Les sources du droit : Le droit comme vecteur d'ordre
Le modèle de société qui triomphe avec l’État moderne est marqué par la primauté du politique sur le juridique. En arrière-plan se trouve l’idée que le monde est un chaos, que la nature (notamment la nature humaine) est violente, que l’homme, doué de raison, est capable de créer un ordre, bref, qu’il est moins créature que créateur. Le fait que cette conception se soit épanouie au moment des guerres de religion qui ont ensanglanté l’Europe pendant un demi-siècle est à cet égard significatif.
Par conséquent, si la nature n’est pas ordonnée naturellement, les hommes sont capables de façonner cet ordre artificiellement. Ce modèle est marqué également par la conceptualisation de la souveraineté moderne conçue par le jurisconsulte Jean Bodin en 1576.

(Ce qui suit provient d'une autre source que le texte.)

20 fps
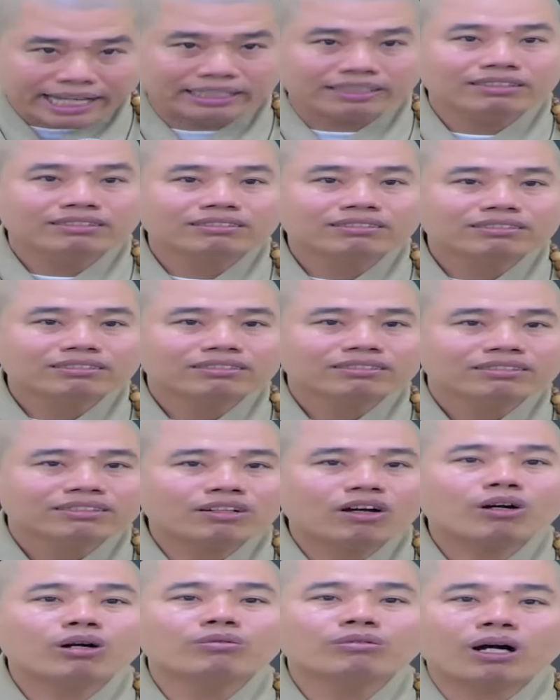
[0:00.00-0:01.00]
hành
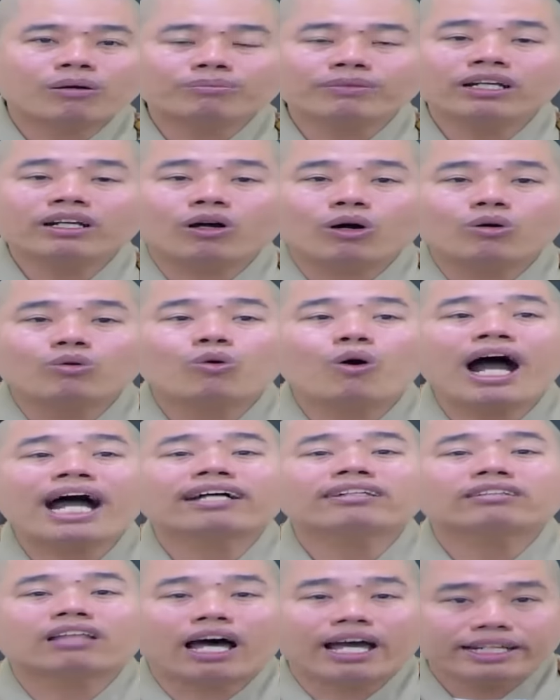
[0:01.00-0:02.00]
nó cũng không đến nỗi
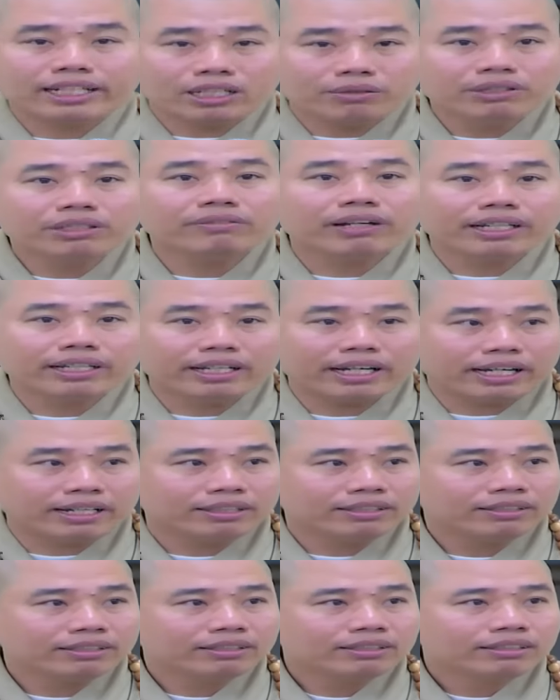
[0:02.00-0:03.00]
quá tệ đâu quý vị
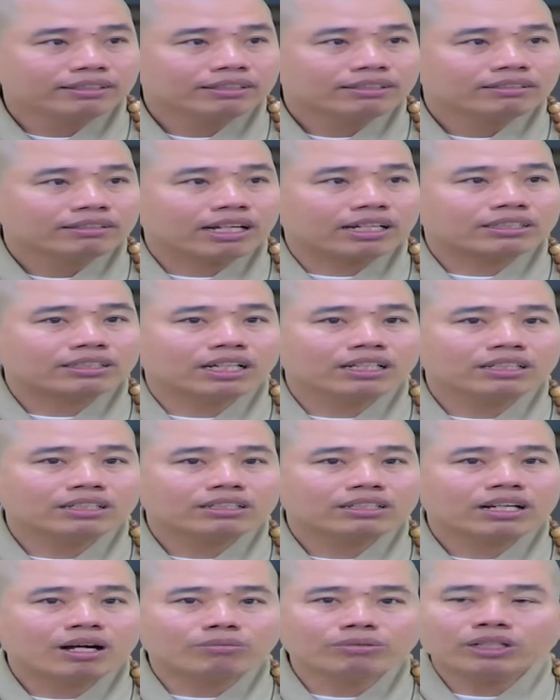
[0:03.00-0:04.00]
à thật
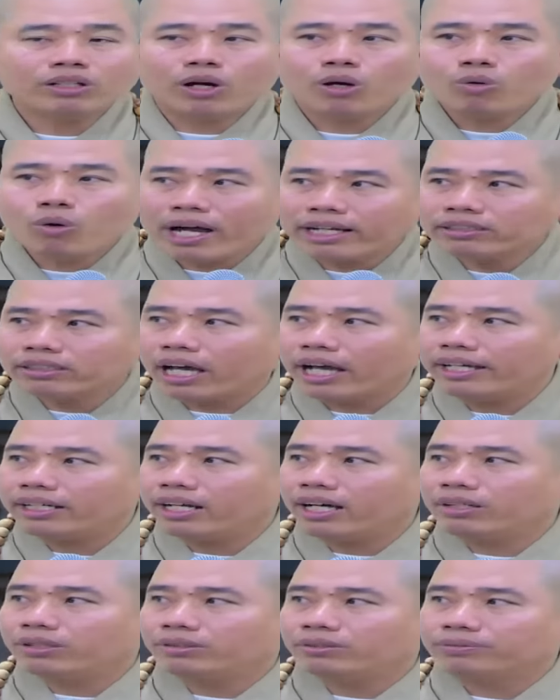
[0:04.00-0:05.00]
sự không đến nỗi quá
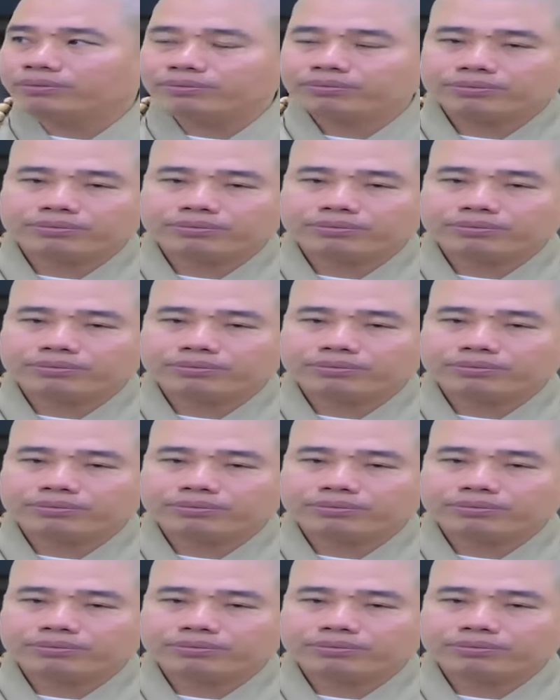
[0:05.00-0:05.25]
tệ đâu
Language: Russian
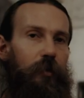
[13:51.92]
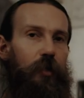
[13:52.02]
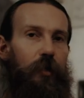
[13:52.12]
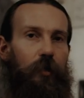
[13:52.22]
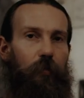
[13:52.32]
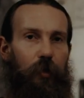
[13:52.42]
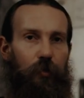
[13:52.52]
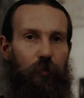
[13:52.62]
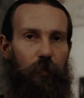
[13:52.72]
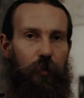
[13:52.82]
Сейчас я
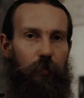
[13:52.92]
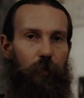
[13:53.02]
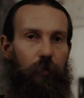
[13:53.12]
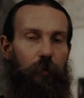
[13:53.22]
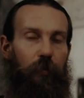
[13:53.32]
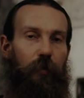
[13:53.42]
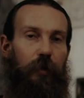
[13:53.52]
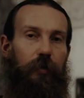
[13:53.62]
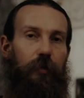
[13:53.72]
прошу вас попребывать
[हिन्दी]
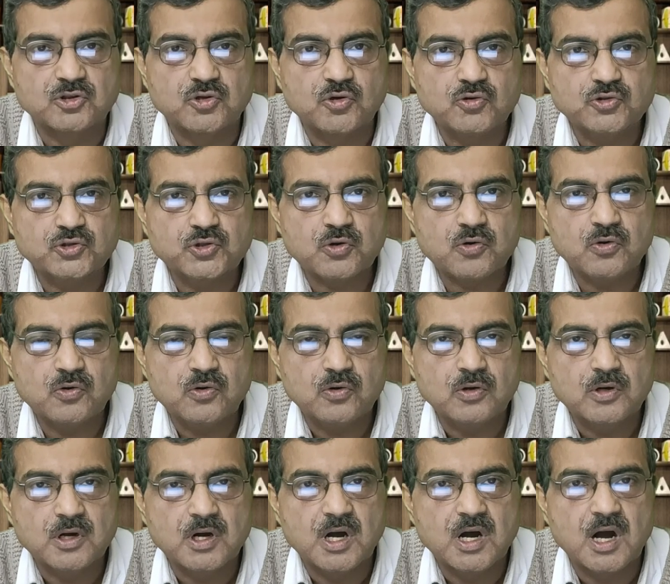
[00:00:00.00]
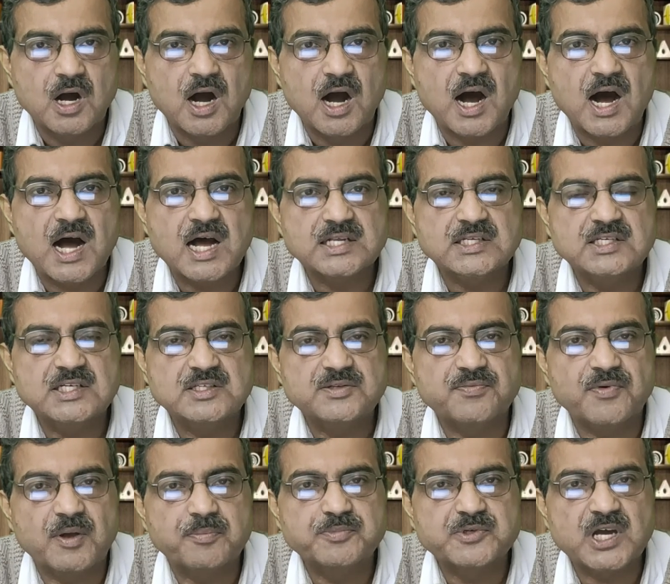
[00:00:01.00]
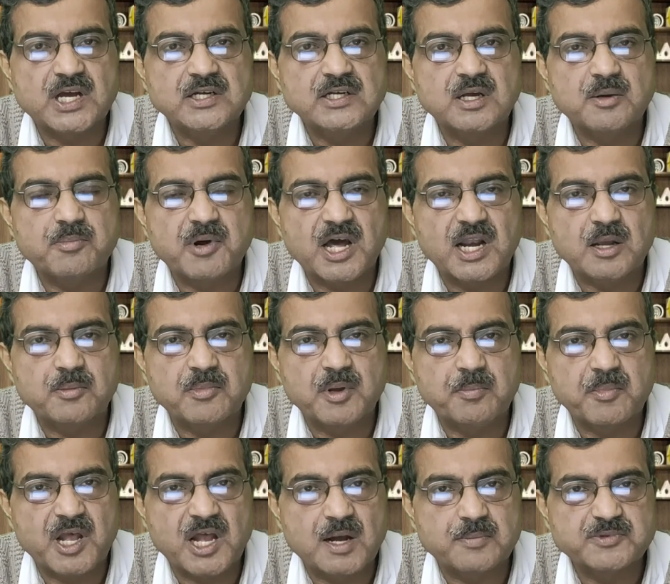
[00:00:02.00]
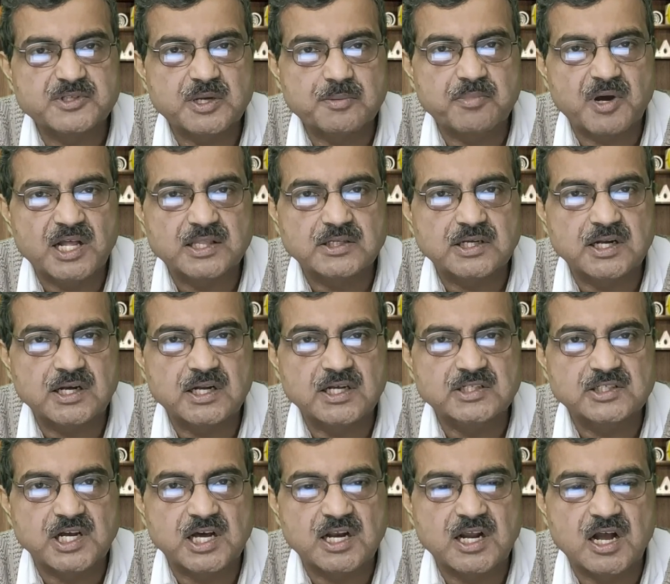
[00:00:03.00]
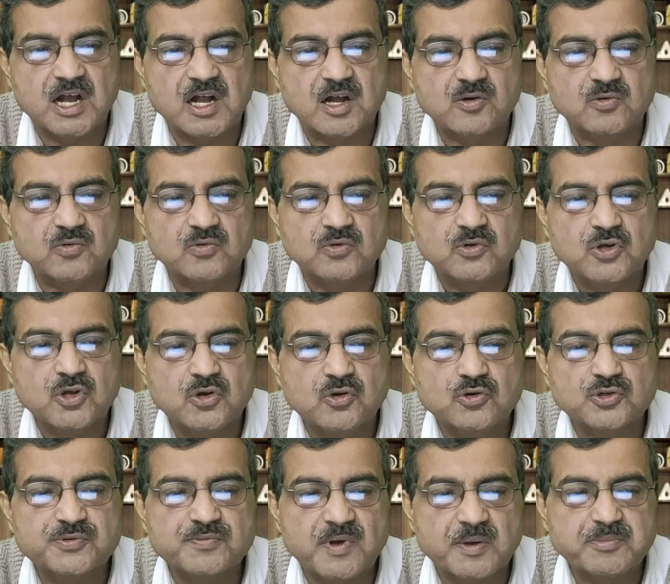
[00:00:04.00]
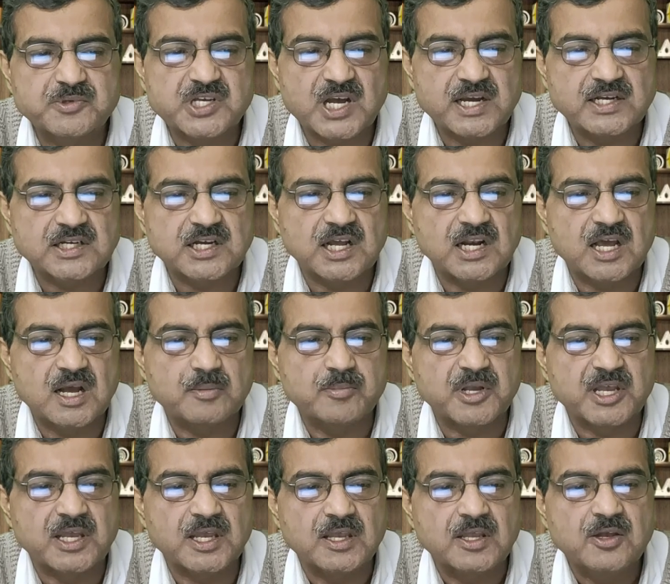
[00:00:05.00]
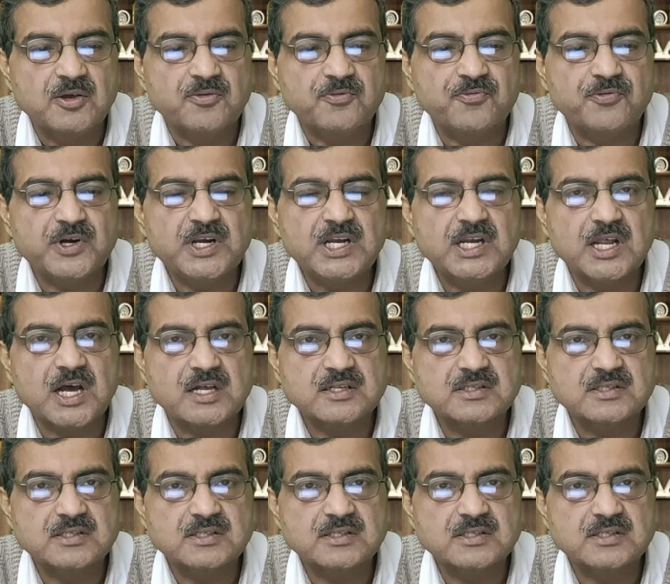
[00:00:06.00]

दोस्तों आज जिस वेबसाइट के बारे में मैं आपसे बात करने जा रहा हूं, उस वेबसाइट का नाम है फ्री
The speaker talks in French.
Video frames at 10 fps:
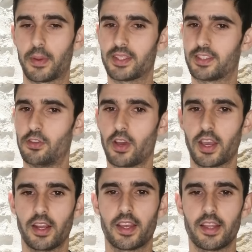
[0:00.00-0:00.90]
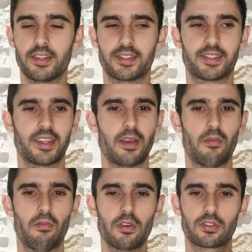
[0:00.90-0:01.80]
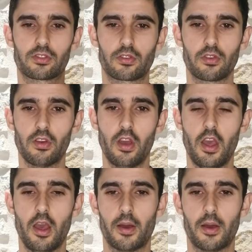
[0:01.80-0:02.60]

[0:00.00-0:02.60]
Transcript: Après, si le Real gagne, c'est monstrueux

Dans Les Six Livres de la République, Bodin définit la souveraineté comme le pouvoir de faire et de casser la loi, pouvoir qui englobe tous les autres pouvoirs (battre monnaie, décider en dernier ressort, déclarer la guerre ou conclure la paix, etc.). Ce faisant, Bodin fait subir à l’idée de loi une évolution qui lui permet d’établir fermement la loi moderne.
Après la Révolution, la souveraineté comme marque distinctive de l’État moderne ne change nullement, c’est son titulaire qui change : la nation se substitue au roi. C’est désormais la nation qui dispose du pouvoir de faire et de casser la loi, autrement dit, d’être l’auteur du droit. Les autres sources du droit que sont la coutume ou la jurisprudence ne disparaissent pas, mais sont ravalées au rang de sources supplétives et subordonnées.
Pour autant, si la nation est souveraine, autrement dit, si elle peut tout, elle peut aussi être tyrannique et blesser des droits jugés fondamentaux. ( l’est la question de l’articulation entre la souveraineté législative et les droits de l’homme, qui oblige à placer la loi sous la surveillance du droit ou l’autorité politique sous la surveillance du juge, ce que l’on appelle généralement l’ Etat de droit.